Analysis of the Meaning of a Textual Artifact

Lab 7

Analysis of the Meaning of a Textual Artifact

In lab notes:

  1. There are three significant physical clues found in historical books:
  • Chain lines can indicate the type of fold based on the direction (vertical or horizontal)
  • Signatures can also hint at the fold (the numbers / letters used)
  • Watermarks can further help clarify the fold based on their location on the paper
  1. The books showed a couple notable changes as later editions were developed:
  • The maps became more intricate, detailed, and correct as time went on. The use of maps in the first place, combined with the consistently small size and tough/thick covers indicated the books use during travel.
  • The growing population indicated by the books allows historians to piece together historical populations.

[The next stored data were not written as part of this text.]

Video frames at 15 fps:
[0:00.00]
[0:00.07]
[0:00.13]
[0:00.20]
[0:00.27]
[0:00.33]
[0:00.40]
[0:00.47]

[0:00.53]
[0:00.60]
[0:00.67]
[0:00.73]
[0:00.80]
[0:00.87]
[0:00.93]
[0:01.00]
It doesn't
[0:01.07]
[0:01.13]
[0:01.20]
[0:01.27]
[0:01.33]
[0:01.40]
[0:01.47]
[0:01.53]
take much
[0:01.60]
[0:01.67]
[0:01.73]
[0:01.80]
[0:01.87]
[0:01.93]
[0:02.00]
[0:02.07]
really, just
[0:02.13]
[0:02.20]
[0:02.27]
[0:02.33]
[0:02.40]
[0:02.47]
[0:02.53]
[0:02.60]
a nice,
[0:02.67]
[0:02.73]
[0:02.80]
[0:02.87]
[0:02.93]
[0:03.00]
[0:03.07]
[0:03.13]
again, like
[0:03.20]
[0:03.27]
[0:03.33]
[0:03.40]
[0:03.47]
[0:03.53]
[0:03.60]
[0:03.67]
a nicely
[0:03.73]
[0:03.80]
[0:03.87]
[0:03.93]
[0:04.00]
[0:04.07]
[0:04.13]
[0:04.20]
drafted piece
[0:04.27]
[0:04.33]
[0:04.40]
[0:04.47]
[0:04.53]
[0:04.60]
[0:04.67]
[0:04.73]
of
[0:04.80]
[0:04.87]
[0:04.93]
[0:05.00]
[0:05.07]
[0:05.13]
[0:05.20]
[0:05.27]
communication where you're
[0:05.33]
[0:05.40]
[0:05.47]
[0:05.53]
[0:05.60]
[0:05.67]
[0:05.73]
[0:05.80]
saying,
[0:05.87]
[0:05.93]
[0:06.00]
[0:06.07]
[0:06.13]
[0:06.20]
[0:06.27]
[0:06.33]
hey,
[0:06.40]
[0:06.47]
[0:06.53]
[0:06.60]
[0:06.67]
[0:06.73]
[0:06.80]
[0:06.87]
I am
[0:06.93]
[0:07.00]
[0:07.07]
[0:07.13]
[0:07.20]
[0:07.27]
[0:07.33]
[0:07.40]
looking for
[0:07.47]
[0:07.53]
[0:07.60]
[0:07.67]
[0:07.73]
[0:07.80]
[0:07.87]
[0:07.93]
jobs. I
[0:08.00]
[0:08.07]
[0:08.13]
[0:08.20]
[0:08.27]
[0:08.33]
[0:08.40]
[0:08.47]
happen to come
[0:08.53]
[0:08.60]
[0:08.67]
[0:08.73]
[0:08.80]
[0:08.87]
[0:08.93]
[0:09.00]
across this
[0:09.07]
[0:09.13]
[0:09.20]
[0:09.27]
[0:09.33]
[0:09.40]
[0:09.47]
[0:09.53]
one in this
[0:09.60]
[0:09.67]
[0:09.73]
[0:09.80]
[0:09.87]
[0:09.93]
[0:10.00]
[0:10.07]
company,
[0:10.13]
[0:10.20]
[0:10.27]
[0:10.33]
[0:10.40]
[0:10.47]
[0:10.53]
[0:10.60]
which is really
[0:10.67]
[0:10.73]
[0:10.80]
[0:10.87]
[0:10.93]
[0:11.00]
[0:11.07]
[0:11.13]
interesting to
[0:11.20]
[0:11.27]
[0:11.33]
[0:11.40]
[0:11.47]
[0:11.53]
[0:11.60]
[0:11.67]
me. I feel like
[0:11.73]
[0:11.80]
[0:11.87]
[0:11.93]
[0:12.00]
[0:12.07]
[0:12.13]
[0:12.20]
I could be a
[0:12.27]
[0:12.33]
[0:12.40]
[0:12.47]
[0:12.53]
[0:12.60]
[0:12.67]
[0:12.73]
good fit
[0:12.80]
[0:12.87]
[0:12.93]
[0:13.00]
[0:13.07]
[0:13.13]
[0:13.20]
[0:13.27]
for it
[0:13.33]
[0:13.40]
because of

It’s a way of tracing the data.
  1. These books are sampled used by door to door (book) salesmen. These books contain samples of potential bindings / covers to purchase, at different price points of course. On the last page one can see order sheets and the various people purchasing copies of the book (and at which prices). Historians can analyze the various prices people were willing to pay, and what books / topics were popular.

I chose to analyze “Competitive Programming 3” by Steven and Felix Halim. This artifact is significantly more modern than the texts we looked at in lab. Designed to teach prospective programmers “the new lower bound of programming contests”, this books is of medium size with a glossy, paperback cover. The modern nature of the book (2013 print) is cause for its modern paper, font, and cover. The glossy touch to the paperback likely was added to extend the book’s physical life as it would ideally be studied / referenced during a competitive programmer’s career.

I received “Competitive Programming 3” at a summer camp designed to teach high school students competitive programming at the University of Central Florida. For me, and many others, it functioned as a reference books for algorithms and concepts used in the competitions. It is thus designed to be intentionally compact and organized, easily navigable when searching for something specific, but short enough that one wouldn’t get bogged down in the details. Similarly to the geography books we studied in lab, this book is meant as a guide for those undertaking the subject matter it covers. Unlike the geography books, however, “Competitive Programming 3” needs less revisions / updates, as the algorithms it discusses are often proven to be ‘p’ problems, and thus are the optimal choice when they come up in contest.